A) at the individual pixel segment that comprises the neighbor formation of current pixel of the W on the right that begins from current pixel:
1. when this pixel segment be not each the row first the time, utilize the RH1D algorithm, according to i) pixel value on current pixel fragment next-door neighbour's the left side, ii) current pixel fragment window the is moved to left BUZ cryptographic Hash that has calculated of the pixel segment that a pixel constitutes, and iii) the rightmost calculated for pixel values of current pixel fragment obtains the BUZ cryptographic Hash of this pixel segment;
2. when this pixel segment is first of each row, directly use the BUZ hash function, obtain the BUZ cryptographic Hash from all calculated for pixel values of this pixel segment;
B) the BUZ cryptographic Hash of this pixel segment is stored in the pixel segment BUZ cryptographic Hash storage list of two dimension in the unit to Far Left pixel coordinate that should pixel segment.
6. method according to claim 2, it is characterized in that, described preset order refers to: by the coded sequence of encoding block in the image to be encoded, except first encoding block, when whenever scanning a new encoding block position, by earlier from top to bottom, order is from left to right handled all its lower right corner within the scope of previous encoding block and its left margin and coboundary do not exceed those image blocks of original image scope again.
7. method according to claim 2 is characterized in that, calculating with H2D and the rolling of RH2D algorithm described in the step 2 refers to:
1) is positioned at other positions except the top of image when this image block, then adopt the RH2D algorithm, utilize: i) the BUZ cryptographic Hash of the next-door neighbour's image block that up is offset delegation of this image block, the ii) BUZ cryptographic Hash of the over top next-door neighbour's of this image block one-row pixels fragment, and iii) the BUZ cryptographic Hash of the one-row pixels fragment of the bottommost of this image block calculates the BUZ cryptographic Hash of this image block;
2) be positioned at the top of image when this image block, then adopt the H2D algorithm to calculate from the BUZ cryptographic Hash of the pixel segment of each row of this image block.
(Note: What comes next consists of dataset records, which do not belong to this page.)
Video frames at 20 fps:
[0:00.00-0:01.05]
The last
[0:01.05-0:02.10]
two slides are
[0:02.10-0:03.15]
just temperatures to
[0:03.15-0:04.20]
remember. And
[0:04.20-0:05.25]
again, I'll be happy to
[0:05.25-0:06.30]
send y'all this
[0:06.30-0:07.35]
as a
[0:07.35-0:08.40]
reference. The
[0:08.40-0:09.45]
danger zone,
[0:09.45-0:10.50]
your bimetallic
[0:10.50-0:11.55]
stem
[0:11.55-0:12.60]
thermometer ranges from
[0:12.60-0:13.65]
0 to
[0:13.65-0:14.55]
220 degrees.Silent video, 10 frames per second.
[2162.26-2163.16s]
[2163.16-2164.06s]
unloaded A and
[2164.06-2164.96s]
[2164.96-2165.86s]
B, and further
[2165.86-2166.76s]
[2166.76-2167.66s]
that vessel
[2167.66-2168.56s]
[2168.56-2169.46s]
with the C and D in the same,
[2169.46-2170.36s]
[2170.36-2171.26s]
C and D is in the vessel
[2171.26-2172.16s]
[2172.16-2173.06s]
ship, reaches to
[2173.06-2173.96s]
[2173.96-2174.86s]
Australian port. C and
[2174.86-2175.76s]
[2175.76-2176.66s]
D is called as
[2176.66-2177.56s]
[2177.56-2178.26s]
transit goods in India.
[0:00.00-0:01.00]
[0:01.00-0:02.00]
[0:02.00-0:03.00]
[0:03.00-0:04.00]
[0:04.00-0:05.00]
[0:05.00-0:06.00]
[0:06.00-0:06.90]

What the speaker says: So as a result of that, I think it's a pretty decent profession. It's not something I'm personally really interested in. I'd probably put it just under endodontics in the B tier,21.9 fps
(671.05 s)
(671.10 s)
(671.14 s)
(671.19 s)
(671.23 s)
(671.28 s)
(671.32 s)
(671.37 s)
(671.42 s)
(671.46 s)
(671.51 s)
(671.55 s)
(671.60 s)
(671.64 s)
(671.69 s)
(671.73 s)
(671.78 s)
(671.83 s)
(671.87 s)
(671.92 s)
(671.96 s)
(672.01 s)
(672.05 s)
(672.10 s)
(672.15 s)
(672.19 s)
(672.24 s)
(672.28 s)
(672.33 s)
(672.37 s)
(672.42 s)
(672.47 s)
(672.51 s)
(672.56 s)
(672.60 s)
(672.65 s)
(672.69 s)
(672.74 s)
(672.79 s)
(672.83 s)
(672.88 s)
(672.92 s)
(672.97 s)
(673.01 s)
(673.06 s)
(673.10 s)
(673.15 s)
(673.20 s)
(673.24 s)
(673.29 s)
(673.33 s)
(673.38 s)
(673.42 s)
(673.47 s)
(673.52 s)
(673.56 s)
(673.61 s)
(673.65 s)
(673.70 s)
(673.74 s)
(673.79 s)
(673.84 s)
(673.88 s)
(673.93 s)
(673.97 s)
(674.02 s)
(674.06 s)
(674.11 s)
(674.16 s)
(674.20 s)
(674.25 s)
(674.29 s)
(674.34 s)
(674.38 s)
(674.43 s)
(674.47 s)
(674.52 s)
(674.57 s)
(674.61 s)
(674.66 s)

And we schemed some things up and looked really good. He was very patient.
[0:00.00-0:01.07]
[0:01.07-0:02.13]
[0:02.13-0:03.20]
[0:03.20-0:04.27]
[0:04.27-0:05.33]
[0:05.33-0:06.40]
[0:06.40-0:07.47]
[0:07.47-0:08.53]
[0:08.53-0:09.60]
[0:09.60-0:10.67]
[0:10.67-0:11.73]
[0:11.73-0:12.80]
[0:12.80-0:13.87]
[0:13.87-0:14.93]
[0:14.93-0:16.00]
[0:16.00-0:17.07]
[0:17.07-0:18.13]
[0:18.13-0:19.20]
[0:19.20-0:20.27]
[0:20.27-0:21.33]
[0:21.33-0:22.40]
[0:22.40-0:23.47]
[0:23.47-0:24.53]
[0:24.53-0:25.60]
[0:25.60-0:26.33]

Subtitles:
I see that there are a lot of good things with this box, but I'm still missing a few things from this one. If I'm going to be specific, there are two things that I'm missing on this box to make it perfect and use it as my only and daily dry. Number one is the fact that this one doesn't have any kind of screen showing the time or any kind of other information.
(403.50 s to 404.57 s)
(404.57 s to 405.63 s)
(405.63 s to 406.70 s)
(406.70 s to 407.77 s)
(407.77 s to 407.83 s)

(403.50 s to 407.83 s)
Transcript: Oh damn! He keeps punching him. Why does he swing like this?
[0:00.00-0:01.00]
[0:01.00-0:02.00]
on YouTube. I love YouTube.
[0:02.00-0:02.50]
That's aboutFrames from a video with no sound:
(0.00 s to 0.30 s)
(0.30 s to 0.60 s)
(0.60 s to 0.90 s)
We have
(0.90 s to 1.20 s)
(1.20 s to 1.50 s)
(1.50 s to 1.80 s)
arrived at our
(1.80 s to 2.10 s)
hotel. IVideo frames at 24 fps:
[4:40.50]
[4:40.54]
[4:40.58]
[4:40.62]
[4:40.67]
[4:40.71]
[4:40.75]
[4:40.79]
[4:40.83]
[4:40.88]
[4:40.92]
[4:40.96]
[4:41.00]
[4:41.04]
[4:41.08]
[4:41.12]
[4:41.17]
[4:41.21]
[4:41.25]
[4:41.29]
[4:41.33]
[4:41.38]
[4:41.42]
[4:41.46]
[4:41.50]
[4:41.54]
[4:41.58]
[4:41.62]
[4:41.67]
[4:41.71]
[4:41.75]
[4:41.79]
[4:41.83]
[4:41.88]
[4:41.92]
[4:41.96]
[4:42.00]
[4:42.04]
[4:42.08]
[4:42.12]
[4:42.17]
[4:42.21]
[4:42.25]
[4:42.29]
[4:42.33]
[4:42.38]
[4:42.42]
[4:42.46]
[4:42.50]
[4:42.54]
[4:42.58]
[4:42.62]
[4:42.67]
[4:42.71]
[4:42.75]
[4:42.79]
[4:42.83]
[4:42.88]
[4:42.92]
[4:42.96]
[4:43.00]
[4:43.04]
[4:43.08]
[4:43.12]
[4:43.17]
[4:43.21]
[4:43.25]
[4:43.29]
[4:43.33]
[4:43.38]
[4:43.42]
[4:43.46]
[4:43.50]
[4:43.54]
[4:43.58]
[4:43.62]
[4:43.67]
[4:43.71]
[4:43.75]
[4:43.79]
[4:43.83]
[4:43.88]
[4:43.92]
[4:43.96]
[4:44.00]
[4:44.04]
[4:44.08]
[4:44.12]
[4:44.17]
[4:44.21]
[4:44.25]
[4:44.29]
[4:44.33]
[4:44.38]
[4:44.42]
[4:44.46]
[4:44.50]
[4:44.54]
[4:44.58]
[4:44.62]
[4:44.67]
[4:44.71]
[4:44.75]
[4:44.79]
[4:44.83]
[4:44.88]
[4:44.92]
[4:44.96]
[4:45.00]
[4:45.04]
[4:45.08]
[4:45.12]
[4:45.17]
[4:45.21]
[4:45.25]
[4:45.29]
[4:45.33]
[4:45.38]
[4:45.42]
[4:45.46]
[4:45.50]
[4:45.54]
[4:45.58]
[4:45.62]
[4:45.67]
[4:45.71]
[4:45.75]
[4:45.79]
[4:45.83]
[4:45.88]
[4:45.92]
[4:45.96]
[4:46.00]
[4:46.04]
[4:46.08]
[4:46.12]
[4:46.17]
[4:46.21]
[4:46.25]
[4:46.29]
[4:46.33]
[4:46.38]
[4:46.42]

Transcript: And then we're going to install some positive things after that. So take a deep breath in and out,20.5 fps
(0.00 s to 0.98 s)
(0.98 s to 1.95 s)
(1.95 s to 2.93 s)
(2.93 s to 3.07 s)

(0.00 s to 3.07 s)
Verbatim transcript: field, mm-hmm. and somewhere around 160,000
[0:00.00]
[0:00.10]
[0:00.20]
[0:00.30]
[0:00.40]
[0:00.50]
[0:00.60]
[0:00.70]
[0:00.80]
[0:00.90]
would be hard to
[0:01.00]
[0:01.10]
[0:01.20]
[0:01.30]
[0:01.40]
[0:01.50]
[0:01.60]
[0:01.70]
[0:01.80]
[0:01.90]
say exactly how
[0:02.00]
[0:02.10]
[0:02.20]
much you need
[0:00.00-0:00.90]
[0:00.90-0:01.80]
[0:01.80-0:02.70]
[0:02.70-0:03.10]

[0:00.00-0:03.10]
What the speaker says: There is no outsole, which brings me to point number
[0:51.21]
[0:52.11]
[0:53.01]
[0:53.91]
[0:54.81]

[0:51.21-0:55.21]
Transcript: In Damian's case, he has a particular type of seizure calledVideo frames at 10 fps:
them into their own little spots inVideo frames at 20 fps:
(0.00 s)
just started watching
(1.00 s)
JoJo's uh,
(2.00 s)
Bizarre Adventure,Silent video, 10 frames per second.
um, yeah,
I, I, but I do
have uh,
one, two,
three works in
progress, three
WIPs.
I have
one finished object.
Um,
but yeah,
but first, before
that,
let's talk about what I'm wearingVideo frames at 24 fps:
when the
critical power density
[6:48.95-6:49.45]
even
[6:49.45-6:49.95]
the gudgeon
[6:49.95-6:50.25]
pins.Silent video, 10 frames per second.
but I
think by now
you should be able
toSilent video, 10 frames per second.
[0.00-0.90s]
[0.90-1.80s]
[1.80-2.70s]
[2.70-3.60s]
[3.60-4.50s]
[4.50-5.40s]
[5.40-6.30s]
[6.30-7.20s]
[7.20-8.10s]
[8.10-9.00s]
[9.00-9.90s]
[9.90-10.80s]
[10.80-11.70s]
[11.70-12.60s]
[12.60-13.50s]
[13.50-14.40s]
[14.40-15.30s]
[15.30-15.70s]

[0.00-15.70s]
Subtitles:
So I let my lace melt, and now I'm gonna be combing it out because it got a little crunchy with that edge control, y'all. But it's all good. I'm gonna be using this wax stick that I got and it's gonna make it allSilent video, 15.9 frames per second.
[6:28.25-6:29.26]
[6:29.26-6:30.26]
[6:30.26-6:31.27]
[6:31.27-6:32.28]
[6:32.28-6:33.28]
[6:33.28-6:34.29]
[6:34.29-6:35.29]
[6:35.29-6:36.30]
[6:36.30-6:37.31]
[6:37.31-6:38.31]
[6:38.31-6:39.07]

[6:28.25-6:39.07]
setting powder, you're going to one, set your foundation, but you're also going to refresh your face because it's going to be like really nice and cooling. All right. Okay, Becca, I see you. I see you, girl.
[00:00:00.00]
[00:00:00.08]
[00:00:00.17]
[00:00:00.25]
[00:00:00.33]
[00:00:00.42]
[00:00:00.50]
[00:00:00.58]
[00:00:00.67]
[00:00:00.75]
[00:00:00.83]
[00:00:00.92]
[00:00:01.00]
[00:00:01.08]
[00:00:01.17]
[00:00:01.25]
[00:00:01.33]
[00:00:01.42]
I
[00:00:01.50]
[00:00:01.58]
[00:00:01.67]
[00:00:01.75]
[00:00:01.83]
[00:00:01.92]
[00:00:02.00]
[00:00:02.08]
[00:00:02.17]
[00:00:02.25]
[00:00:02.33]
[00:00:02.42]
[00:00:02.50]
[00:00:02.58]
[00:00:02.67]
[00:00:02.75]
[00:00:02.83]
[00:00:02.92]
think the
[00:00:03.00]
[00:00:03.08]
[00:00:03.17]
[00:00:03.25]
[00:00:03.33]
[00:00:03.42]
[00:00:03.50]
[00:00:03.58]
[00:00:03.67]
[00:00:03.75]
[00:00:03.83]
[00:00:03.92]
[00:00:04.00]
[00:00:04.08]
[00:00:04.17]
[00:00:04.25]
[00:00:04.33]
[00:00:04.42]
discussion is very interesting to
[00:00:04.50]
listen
8. method according to claim 2, it is characterized in that, interpolation described in the step 3 refers to: determine position in the corresponding image block look-up table of this image block by the BUZ cryptographic Hash to the mapping function of image block look-up table position, when this locational formation is empty, deposit two tuples of this image block in this formation, otherwise then contrast current image block and this formation in all images piece whether all inequality, if any the identical image piece, then this image block information is adjusted to the first place of this formation; As do not have the identical image piece, then two tuples of image block are inserted into second position or first position of this formation.
9. method according to claim 8 is characterized in that, described mapping function refers to adopt total positional number of image block look-up table BUZ cryptographic Hash delivery to be obtained or only obtain with the some positions in whole L position of BUZ cryptographic Hash.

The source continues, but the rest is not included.